WHAT TO PRODUCE: Using the material below, work out how many lines contain "video". Only the number is wanted.

EXTRACTED RECORDS:
────────────────────

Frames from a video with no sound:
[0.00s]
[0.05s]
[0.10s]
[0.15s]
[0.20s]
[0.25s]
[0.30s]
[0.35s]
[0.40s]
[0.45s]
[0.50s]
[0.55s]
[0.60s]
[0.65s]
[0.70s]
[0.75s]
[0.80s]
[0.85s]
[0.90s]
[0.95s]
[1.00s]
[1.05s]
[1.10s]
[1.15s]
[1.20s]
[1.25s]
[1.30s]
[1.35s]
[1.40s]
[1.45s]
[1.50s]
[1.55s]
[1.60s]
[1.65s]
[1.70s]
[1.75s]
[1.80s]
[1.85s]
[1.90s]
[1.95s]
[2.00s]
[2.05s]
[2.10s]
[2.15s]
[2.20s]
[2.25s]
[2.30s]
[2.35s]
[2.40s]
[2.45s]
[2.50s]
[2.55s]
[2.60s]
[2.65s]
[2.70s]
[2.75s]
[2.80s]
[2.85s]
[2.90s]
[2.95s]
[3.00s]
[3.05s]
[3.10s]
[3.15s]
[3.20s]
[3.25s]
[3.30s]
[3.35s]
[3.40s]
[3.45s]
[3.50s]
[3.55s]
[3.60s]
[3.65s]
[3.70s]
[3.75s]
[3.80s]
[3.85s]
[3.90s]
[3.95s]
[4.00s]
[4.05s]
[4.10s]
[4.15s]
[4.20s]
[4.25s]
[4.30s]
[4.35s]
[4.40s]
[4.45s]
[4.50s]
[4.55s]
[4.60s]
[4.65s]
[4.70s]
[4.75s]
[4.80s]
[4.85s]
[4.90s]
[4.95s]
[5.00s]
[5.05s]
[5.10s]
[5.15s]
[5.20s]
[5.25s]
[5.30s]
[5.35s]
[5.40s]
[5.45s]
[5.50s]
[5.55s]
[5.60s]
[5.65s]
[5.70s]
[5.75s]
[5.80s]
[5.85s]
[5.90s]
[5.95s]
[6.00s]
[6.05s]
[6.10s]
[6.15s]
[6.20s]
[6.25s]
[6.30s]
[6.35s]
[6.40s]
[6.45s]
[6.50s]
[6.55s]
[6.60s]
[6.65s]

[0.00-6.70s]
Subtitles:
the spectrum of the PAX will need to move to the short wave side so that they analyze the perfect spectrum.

────────────────────

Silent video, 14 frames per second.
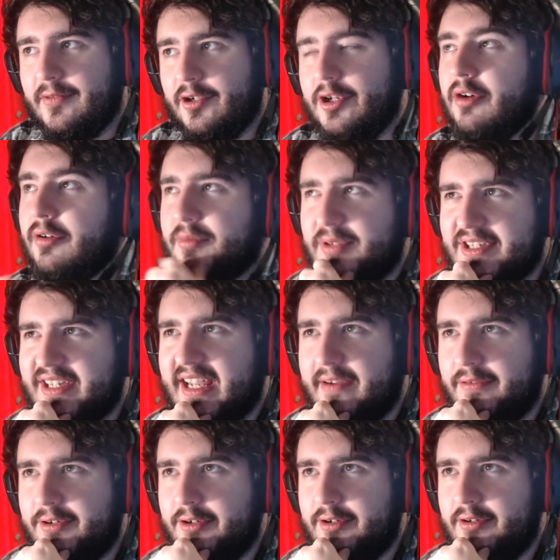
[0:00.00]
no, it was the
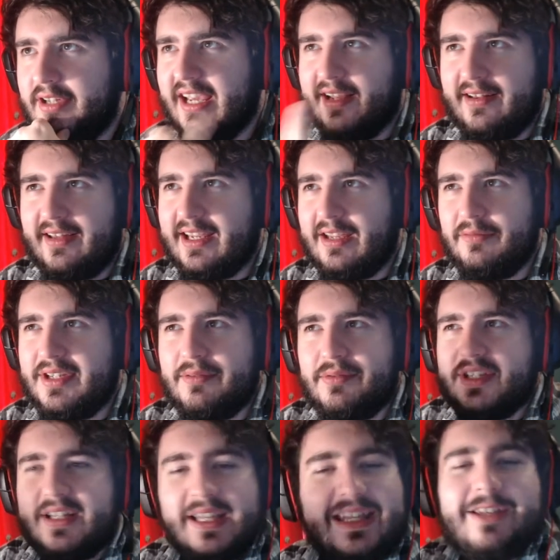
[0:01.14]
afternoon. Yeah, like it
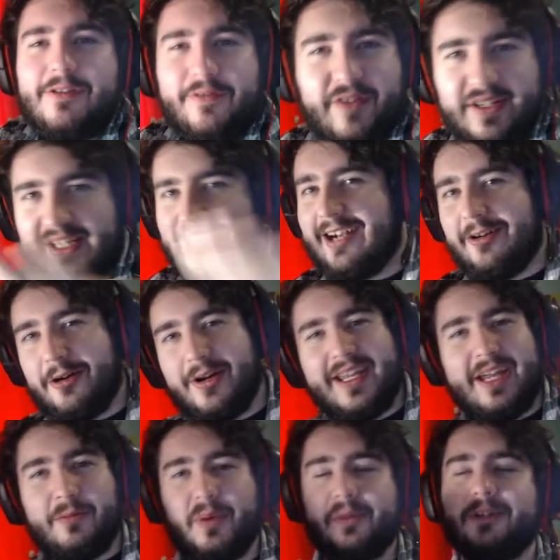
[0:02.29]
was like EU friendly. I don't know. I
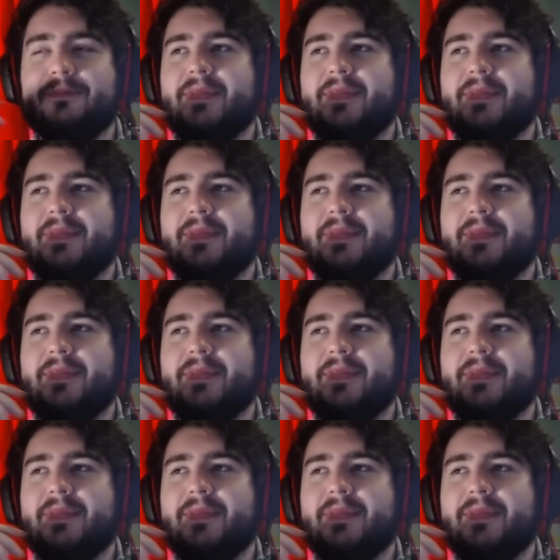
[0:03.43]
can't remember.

────────────────────

RESULT OF THE EXERCISE: 2